In this guide
Although most media coverage following release of the Final Report from the Hayne Royal Commission has been about its impact on Australia’s banking system, the fallout for the super and financial advice industries is likely to be every bit as significant.
The three-volume final report from the Royal Commission into Misconduct in the Banking, Superannuation and Financial Services Industry (FSRC), is likely to result in major change for the super industry – both for super fund members and for trustees and executives managing the large super funds holding most Australian employees’ retirement savings.
Financial advisers are also likely to find their world upended yet again, with the FSRC report containing some significant recommendations in relation to their independence, advice fees and disciplinary system.

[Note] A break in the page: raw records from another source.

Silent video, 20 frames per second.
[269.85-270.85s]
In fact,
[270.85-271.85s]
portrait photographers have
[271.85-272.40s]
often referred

To help you understand the implications of the FSRC final report on your super fund and financial advice provider, SuperGuide has prepared an overview of the key points in each area.

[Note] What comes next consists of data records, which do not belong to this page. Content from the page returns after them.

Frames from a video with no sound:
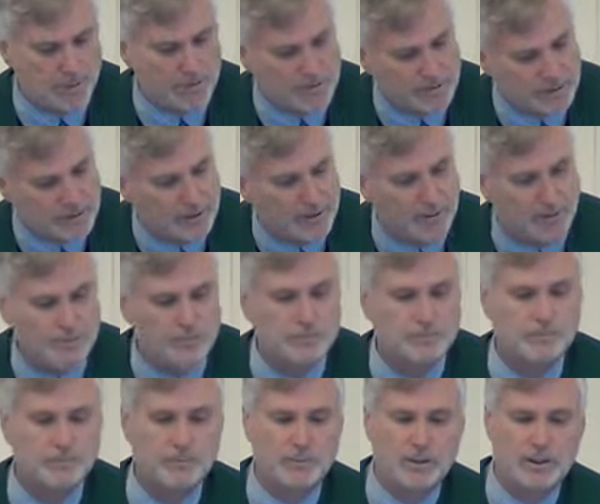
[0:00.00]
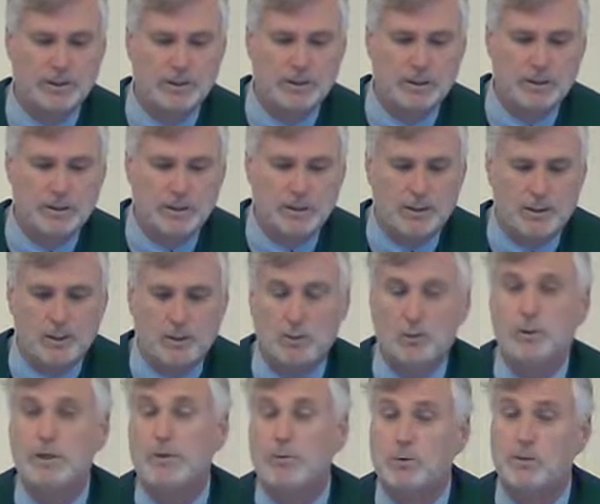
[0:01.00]
Still,
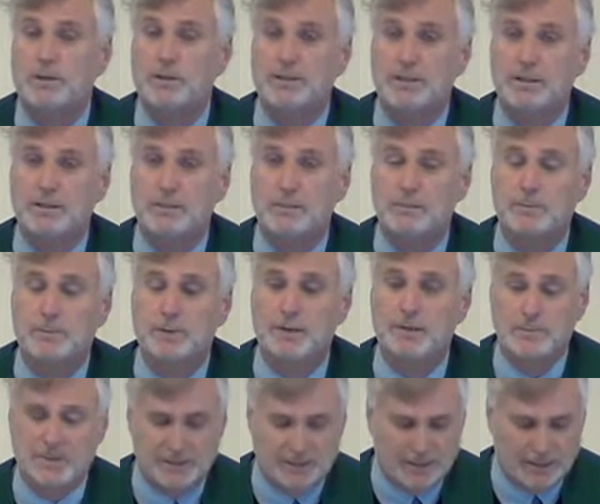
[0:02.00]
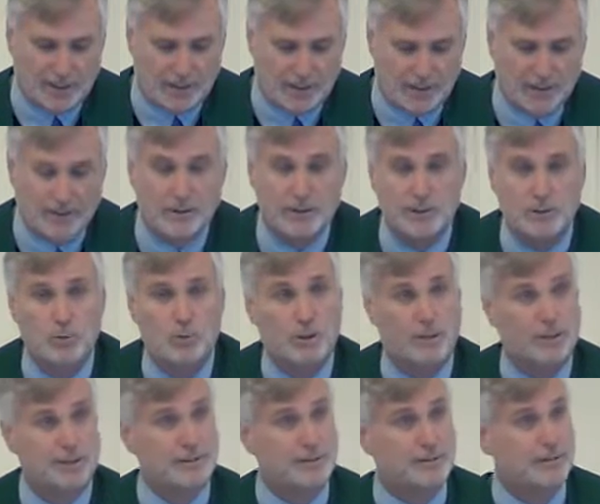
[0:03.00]
we worship a Messiah who
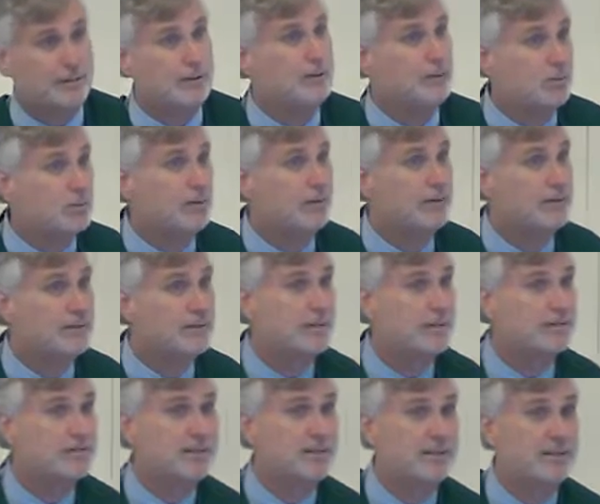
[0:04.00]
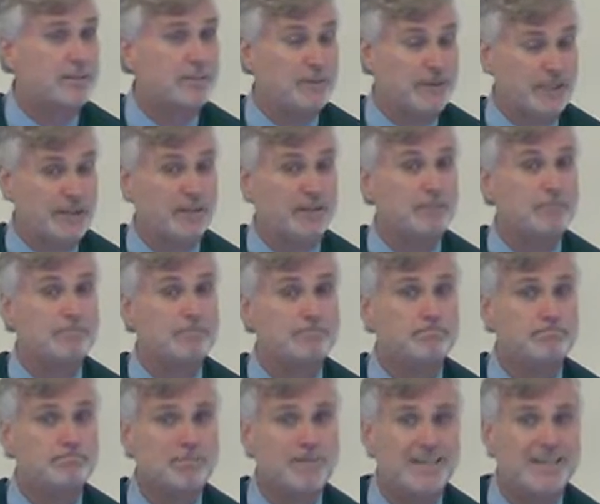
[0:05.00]
was, in the words of Simeon,
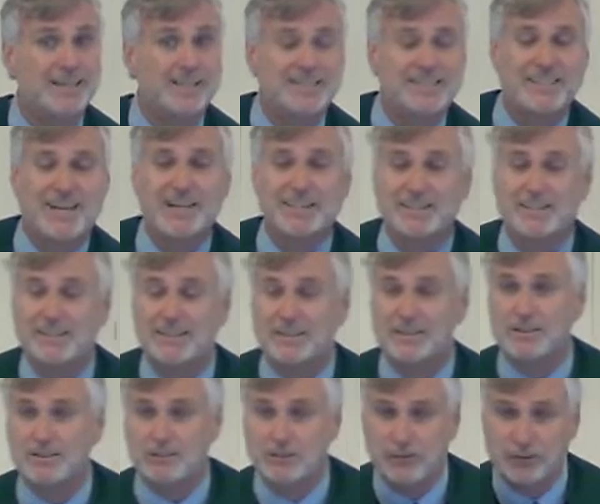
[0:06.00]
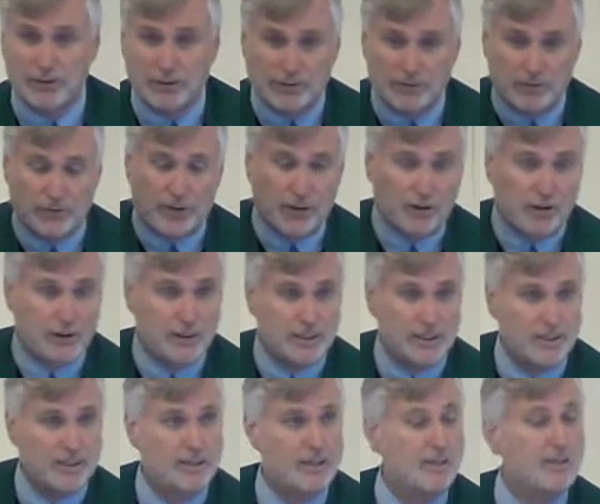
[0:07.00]
destined for the
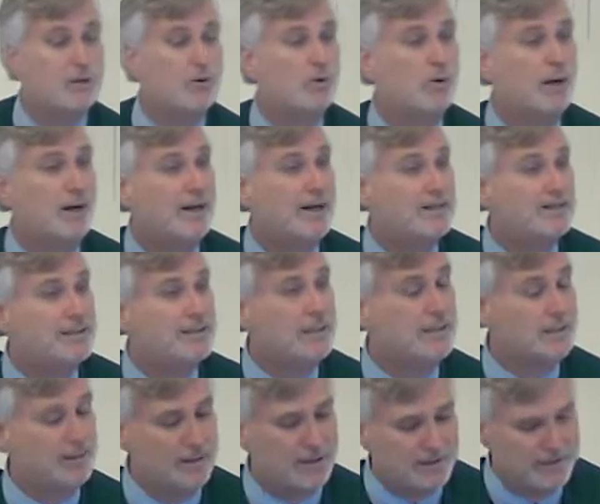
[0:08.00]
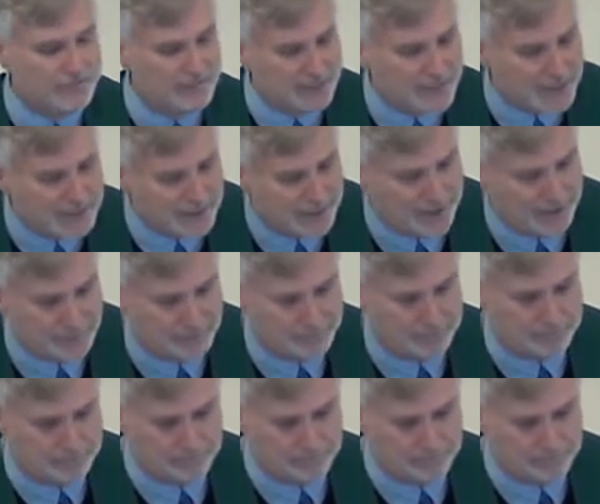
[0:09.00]
falling and rising of many.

FSRC final report: 5 areas that could change your super and financial advice
1. Super fund member accounts
A major change recommended in the FSRC report is that employees should only have one default super account and they should not be defaulted into a new super fund every time they change jobs. To assist with this, the report recommends a new mechanism be developed to ‘staple’ people to a single default super account.
If you have your super savings in a MySuper account, the payment of any fees for financial advice from your account balance will be banned. However, fees for simple intra-fund advice on things like consolidating multiple super accounts, selecting a super fund, or changing your investment option will be permitted.